Rose looked at me from a mirror over the fireplace.

“Dangerous here,” I responded, my voice matching hers in quiet.  “Demesnes.”

“Only the front of the ground floor, I think.  Just like it was only the ground floor of Laird’s house.  They section them off, so different family members can have different areas for their demesnes.  I can’t enter the mirrors there.”

“Okay,” I said.  “Right.”

“You look fucking terrible,” she told me.

“Feel worse than fucking terrible.”

“Just leave, Blake.”

“They attacked us,” I said.  “They attacked our home.”

“I know.  But you can’t fight.  The woman who owns this house, you know she’s strong.”

“She’s Laird’s sister,” I said.  “I guess each member of the family gets a little trove like this.”

“I guess.  Why are we even discussing this?  Get out of here.”

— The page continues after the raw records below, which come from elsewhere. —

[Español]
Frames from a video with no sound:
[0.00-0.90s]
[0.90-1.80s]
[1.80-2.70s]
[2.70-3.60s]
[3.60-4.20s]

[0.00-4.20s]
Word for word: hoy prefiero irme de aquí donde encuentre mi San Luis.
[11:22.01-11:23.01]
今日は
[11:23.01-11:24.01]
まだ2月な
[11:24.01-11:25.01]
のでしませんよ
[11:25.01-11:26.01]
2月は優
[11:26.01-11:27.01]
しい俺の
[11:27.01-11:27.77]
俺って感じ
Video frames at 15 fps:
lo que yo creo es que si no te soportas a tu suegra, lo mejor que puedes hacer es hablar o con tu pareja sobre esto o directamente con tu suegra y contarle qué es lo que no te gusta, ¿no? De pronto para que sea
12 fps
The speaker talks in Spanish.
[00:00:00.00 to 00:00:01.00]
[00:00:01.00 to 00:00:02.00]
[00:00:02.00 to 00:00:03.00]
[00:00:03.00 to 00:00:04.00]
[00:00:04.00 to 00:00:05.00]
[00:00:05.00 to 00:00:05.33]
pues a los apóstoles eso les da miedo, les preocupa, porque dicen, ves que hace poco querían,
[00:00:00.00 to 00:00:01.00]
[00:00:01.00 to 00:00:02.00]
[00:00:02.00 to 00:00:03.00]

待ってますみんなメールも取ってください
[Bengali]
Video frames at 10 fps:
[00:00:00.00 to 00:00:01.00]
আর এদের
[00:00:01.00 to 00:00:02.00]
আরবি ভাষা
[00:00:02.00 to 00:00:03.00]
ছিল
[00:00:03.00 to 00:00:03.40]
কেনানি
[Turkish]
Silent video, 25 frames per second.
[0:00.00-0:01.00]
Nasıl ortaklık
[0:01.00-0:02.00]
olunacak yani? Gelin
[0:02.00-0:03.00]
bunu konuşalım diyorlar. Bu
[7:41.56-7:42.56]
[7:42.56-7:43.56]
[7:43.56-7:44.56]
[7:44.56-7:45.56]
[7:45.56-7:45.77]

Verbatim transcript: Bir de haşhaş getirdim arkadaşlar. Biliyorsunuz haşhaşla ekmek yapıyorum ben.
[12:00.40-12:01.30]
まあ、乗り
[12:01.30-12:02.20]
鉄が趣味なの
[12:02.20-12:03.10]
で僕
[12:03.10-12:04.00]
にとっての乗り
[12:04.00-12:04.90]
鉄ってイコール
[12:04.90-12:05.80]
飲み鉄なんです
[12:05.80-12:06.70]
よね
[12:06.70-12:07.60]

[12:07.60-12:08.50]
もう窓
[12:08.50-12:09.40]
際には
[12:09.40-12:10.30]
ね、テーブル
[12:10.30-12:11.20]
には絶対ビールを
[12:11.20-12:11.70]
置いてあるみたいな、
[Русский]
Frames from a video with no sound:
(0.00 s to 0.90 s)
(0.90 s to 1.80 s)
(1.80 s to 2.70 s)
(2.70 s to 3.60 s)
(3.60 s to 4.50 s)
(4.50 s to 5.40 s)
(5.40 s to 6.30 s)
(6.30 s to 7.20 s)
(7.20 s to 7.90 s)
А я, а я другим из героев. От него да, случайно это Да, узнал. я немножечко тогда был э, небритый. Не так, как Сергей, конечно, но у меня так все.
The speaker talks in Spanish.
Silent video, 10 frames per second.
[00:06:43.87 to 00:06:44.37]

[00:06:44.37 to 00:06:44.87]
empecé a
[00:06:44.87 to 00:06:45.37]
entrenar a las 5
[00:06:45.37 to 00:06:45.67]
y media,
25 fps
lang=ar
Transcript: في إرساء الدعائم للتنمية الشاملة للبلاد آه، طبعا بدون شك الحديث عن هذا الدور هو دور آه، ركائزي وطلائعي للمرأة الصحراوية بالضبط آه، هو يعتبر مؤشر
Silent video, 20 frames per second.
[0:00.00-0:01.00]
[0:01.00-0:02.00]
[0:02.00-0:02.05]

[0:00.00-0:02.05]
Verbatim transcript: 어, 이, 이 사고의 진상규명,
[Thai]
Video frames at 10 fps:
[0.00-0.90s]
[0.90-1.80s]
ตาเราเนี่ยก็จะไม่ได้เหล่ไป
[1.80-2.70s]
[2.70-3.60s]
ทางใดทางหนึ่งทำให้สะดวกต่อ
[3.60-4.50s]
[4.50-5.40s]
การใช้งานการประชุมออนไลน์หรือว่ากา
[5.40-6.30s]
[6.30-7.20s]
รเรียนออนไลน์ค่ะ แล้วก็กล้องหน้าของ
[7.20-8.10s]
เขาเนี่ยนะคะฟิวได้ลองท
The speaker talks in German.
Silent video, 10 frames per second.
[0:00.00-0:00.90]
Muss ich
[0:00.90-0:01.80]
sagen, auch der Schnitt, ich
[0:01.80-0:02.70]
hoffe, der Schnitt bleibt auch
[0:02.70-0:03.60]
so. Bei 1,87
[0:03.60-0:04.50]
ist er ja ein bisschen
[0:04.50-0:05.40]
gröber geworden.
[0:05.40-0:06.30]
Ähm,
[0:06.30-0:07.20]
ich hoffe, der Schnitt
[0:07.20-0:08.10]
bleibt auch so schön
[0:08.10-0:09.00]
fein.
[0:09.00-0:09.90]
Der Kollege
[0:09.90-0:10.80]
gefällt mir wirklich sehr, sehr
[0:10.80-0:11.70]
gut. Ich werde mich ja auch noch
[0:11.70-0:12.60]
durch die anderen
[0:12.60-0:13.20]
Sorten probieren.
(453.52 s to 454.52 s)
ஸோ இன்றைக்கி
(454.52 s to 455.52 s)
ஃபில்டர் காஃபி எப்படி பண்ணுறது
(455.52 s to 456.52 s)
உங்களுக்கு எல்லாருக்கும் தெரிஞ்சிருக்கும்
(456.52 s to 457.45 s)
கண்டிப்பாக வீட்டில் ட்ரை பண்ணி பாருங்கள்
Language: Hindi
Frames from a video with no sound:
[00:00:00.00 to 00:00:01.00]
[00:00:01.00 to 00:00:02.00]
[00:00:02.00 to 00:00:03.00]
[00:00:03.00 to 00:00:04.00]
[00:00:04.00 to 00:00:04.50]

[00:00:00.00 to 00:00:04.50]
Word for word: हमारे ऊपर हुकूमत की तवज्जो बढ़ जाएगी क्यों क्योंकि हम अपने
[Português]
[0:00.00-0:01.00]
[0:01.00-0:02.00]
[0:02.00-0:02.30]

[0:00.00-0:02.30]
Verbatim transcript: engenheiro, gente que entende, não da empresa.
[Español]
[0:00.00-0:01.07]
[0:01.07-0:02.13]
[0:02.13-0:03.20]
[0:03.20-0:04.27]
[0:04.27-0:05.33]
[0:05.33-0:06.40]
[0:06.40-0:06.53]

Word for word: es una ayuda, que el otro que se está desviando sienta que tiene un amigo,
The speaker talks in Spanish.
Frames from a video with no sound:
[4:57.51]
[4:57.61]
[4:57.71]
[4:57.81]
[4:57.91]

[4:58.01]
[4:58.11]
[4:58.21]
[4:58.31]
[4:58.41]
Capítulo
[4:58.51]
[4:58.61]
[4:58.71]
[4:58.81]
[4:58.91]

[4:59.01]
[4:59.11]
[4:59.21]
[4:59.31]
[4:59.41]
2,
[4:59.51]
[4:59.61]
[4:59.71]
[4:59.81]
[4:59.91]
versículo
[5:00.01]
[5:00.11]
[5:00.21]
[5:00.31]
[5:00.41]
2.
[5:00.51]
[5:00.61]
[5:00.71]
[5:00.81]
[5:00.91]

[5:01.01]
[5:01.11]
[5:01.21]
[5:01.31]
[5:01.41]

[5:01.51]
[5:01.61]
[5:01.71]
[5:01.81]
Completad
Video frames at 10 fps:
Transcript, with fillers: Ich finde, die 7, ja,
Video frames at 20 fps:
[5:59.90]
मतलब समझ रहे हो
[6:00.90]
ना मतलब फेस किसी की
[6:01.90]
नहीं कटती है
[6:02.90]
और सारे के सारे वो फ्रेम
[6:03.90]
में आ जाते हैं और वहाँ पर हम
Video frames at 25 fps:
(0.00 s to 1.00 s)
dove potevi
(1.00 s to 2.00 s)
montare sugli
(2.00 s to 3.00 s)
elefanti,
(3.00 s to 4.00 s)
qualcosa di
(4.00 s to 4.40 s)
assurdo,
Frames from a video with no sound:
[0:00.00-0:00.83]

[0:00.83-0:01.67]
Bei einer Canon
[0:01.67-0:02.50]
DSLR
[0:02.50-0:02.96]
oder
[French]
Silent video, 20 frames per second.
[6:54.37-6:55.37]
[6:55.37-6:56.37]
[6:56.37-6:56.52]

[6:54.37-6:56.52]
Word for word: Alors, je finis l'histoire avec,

“They attacked us,” I said, again.  “Tell me, do you think any of these books are originals, or are they all copies?”

“I… some look old.”

“Some look old,” I agreed.

I drew the whistle from my pants pocket.

I blew.

Rather than a high pitched noise, there was only a low wet sputter, and Dickswizzle was spat out onto the floor.

“Destroy the books,” I said.  “Destroy the treasures.  Do it quietly, and you’ll manage more destruction.  Start with the oldest things, you’ll hurt them more.  Run if she takes notice.  Under no circumstances are you to harm anyone before returning to the flute,” I said.

Dickswizzle eyed me warily.

“Blake.  If you’re inside her house, because of hospitality-“

“I’m repaying their hospitality by sparing them.  They were… not unkind,” I said.  “But their family attacked our house and possessions.  We can attack theirs.  Eye for an eye.”

“If we took some of it, we could ransom it back?”

“It’s not quite an eye for an eye, and I don’t want them using it to track me.”

“This feels wrong.”

“But it’s fucking right.  Two very different things,” I said, my voice a harsh whisper.

I let Rose deliberate while I headed for the side door.  There was a boot rack, complete with a set of rubber boots.  I managed to squeeze them on.

I heard a tearing sound behind me as I unlocked the door.  I could see Rose’s reflection, faint, in the glass.

I walked out, dragging the tattered skin behind me.